→ What needs to be done:
Beginning with the line that includes "[5:07.81-5:08.81]" and ending with the last line, print the records exactly, leaving every picture out.

--- Exercise material Enclosed Below ---

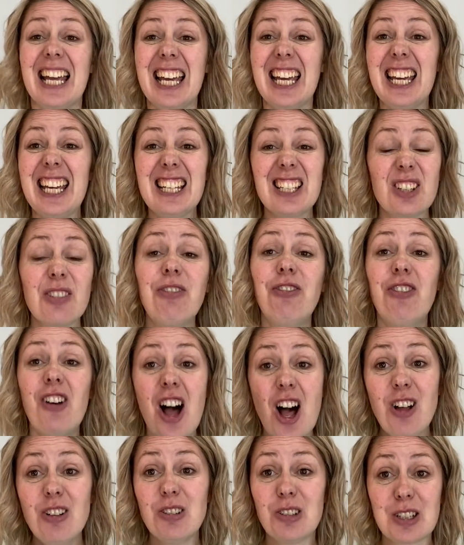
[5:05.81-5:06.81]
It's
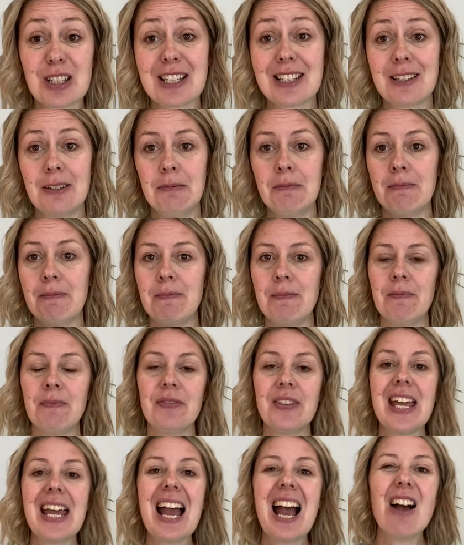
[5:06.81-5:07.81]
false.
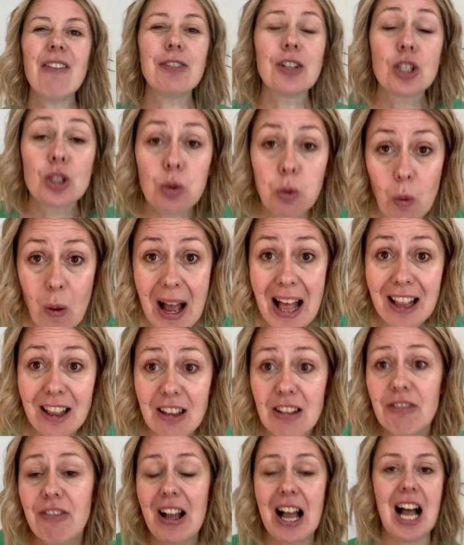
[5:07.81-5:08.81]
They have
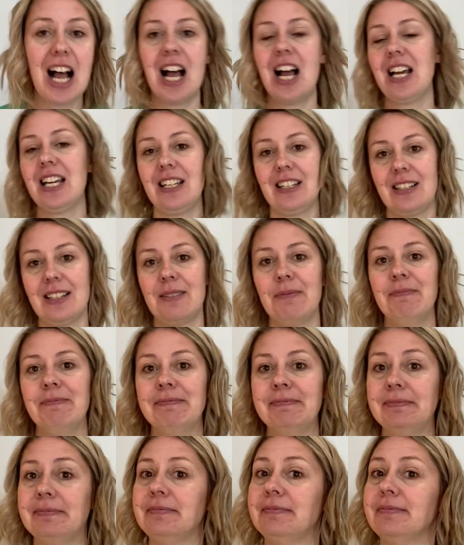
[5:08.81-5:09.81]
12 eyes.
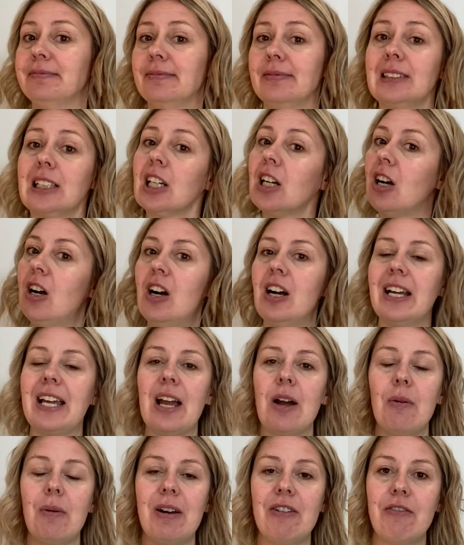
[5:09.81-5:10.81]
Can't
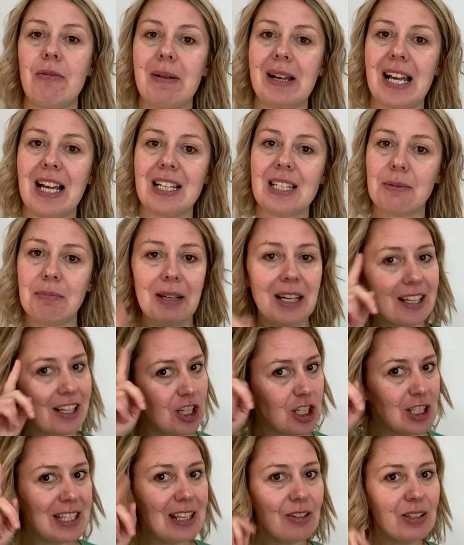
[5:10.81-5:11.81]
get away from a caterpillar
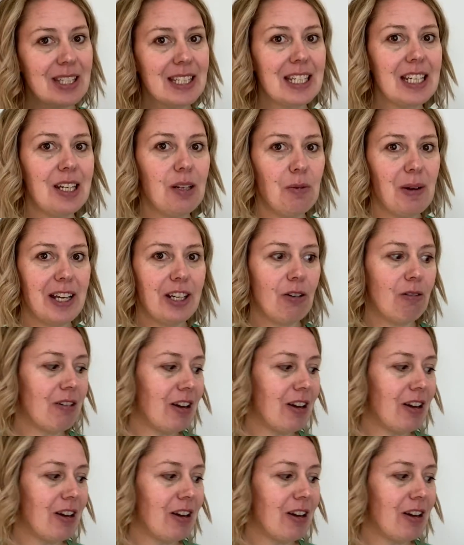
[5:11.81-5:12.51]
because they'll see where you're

--- End of Enclosed Exercise material ---

→ Solution below:
[5:07.81-5:08.81]
They have
[5:08.81-5:09.81]
12 eyes.
[5:09.81-5:10.81]
Can't
[5:10.81-5:11.81]
get away from a caterpillar
[5:11.81-5:12.51]
because they'll see where you're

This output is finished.